When the septuagenarian Foulkes isn’t working, he’s frequently ranting against the insidiousness of the art world and the Walt Disney Co. (a favorite bete noire, evinced by the recurring image of a deformed or debauched Mickey Mouse in his paintings). The film supplements this with testimonials from Foulkes’ children, ex-wives, collectors (including the late Dennis Hopper), curators and critics, resulting in a complex portrait of an artist who has perhaps shrewdly, perhaps self-destructively — perhaps both — refused to swim with the tide. Yet it’s one of Foulkes’ many contradictions that, while he has done much to consign himself to the margins, he openly craves wider recognition — a possibility that hovers throughout the film, as a New York exhibition comes and goes, followed two years later by a group show at L.A.’s Hammer Museum (which went on to present an extensive Foulkes retro in 2013).

For the Hammer show, Foulkes readies another long-unfinished painting, “The Awakening,” which depicts an elderly couple modeled on the artist and his ex-wife Kati Breckenridge. In its initial stages, he conceived of the painting as a way of saving his marriage. Now it may serve as the springboard to a Foulkes revival, or at least the kind of sale he needs to sustain his modest lifestyle. (Since the completion of the film, “The Awakening” has been purchased by none other than Brad Pitt.)

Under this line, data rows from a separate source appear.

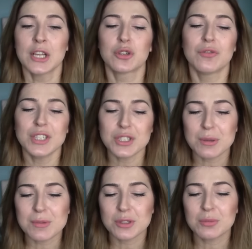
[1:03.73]
to
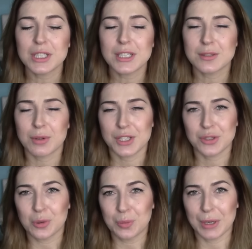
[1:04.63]
weszłam sobie i
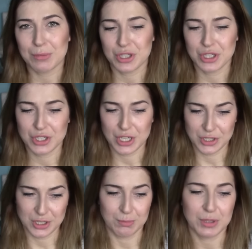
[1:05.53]
słuchajcie, kupiłam trzy
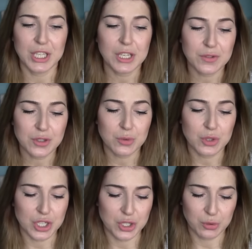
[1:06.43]
rzeczy. Pierwszą
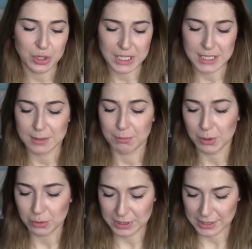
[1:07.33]
rzeczą jest
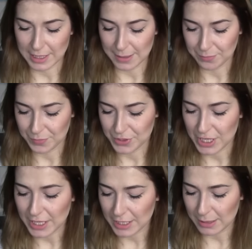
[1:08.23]
bluzka,
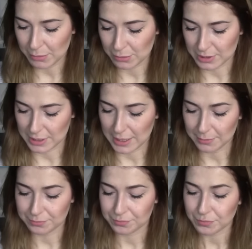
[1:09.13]
czarna
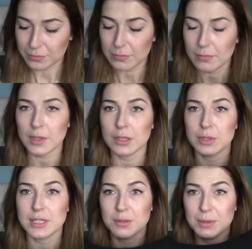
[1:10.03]
bluzka,
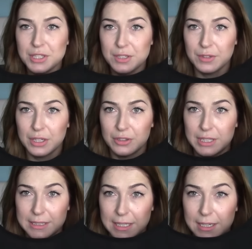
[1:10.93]
która zobaczcie
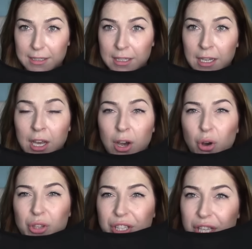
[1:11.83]
wygląda tak.
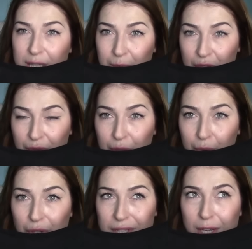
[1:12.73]
Ona nie jest
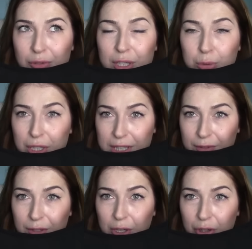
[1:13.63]
prześwitująca, ona tutaj
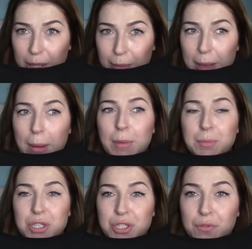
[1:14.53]
tak wygląda, bo ja mam
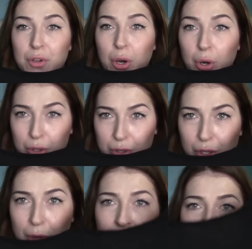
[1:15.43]
naprzeciwko okno.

Throughout, “One Man Band” resounds with a sense of art making as a profoundly solitary, intensely physical endeavor, and of Foulkes himself as the ultimate work-in-progress.

Film Review: ‘Llyn Foulkes: One Man Band’

Reviewed online, New York, June 27, 2013. (In Los Angeles Film Festival — competing.) Running time: 88 MIN.

  • Production: A Lost Frontier Prods. presentation. Produced by Tamar Halpern, Chris Quilty.
  • Crew: Directed by Tamar Halpern, Chris Quilty. Camea (color), Quilty; editors, Halpern, Quilty; music, Llyn Foulkes; sound, Quilty; associate producer, Raphael Rubinstein.
  • With: Llyn Foulkes, George Herms, Dennis Hopper, Kelly Kimball, Michelle Deziel, Michael Duncan, Doug Walla, Oliver Arms, Jenny Foulkes, Paul Schimmel, Kati Breckenridge, Cecile Whiting, Mat Gleason, Laurey Foulkes, Breck Foulkes, Raphael Rubinstein, Tom Patchett, Beverly Dean, Al Subotnick.